Although it is true that comprehension is far more than recognizing words and remembering their meanings, it is also true that if a reader does not know the meaning of a sufficient proportion of the words in the text, comprehension is impossible.
Helping students develop strong reading vocabulary requires more than having them look up words in a dictionary. Students need instruction that will help them acquire new word knowledge and develop strategies that enable them to increase the depth of that knowledge over time.
To help students develop word knowledge in breadth and depth, we must first recognize the obstacles to vocabulary development and then develop teaching practices to address those obstacles.
Obstacles to Vocabulary Development
The first obstacle is the size of the task. Another obstacle is the limitation of sources of information about words.
The sources of information about words that are readily available to students are dictionaries, word parts, and context. These sources pose their own problems. Each can be difficult to use, uninformative, or even misleading.
Another obstacle is the complexity of word knowledge. Knowing a word involves much more than knowing its dictionary definition, and simply memorizing a dictionary definition does not guarantee the ability to use a word in reading or writing.
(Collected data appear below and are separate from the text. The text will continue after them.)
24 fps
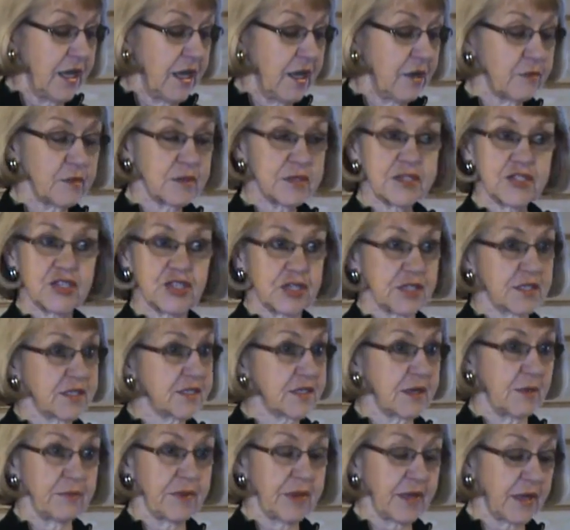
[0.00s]
It was
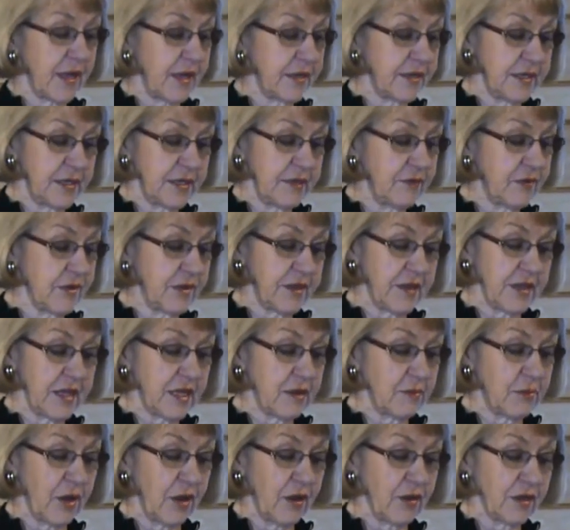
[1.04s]
just something I didn't even
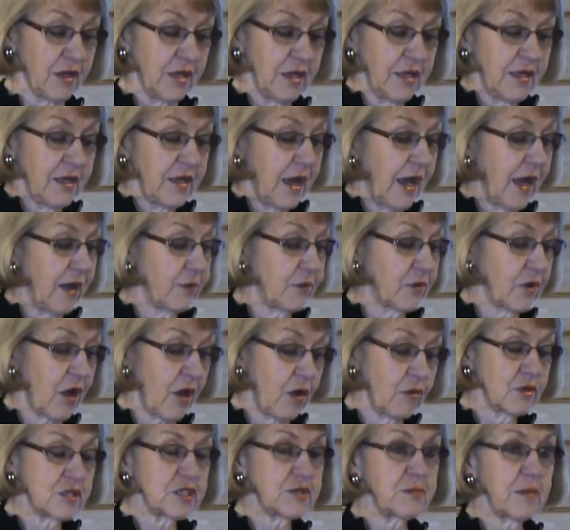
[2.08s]
think about. I would
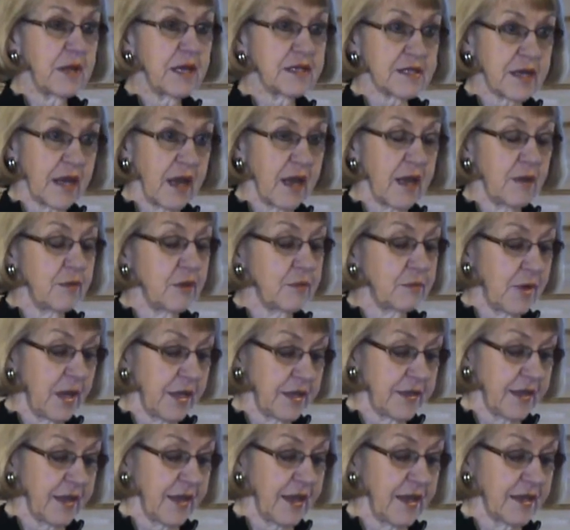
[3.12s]
always make time in
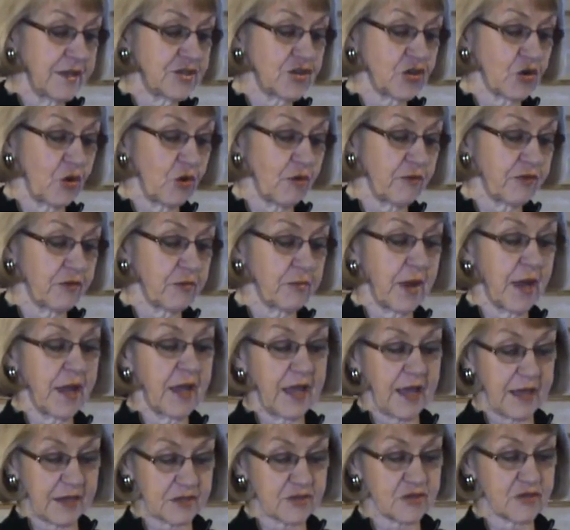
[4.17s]
my day to go for
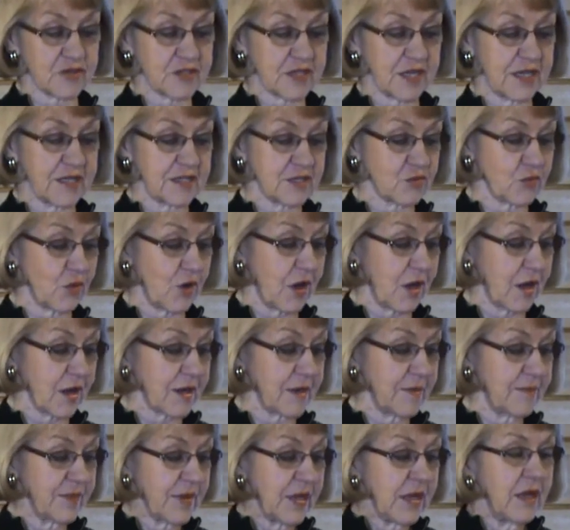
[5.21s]
my exercise
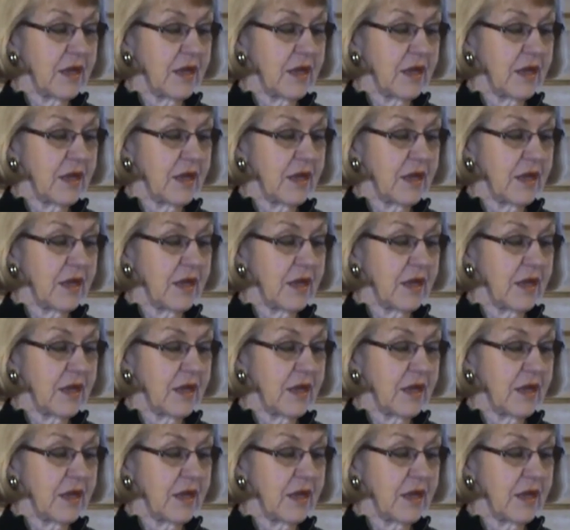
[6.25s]
walk.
Students’ ability to use word parts such as prefixes, suffixes, and roots to interpret new words can contribute greatly to their vocabulary growth. Therefore, it is important for instructors to teach word parts in addition to vocabulary words.
There are two types of words; function words and content words. Function words are words that have a syntactic function used to alert a reader to the structure of the sentence. These words include: are, that, a, to, or, the, and of. Without function words English sentences would be unintelligible.
Content words are the nouns, verbs, and adjectives that carry information in a text. Content words can be concrete or abstract.
Concrete words have an observable object of reference. For example, things, colors, sounds.
Abstract words are more difficult to picture, feel, or hear. Because of that, abstract words are more difficult to learn than concrete words.
Concrete and Abstract Words
When teaching vocabulary, the meaning of concrete words can be shown, whereas the meaning of abstract words has to be taught through examples.
According to reading specialists, readers need to know 3,000 - 5,000 words in the language they are reading in order to read independently. Studies have shown that explicit instruction in vocabulary development is helpful to adult learners.
Activities for Vocabulary Development
Let’s look at some activities that foster vocabulary development with literacy-level learners.
First, remember to use vocabulary that has real meaning for the learners.
Use and repeat vocabulary by using such activities as labeling pictures in words, putting the pictures and words together, matching pictures and words
Also, keep a running list of vocabulary words that learners bring into your classroom, of words you identify, and words that come up in class and refer to those words often. As students do various activities, they will refer to them as needed. You can do the same thing with a list of sentences or phrases.
One fundamental idea to keep in mind is to always keep the expressed needs of the learners as guides of what vocabulary to work on.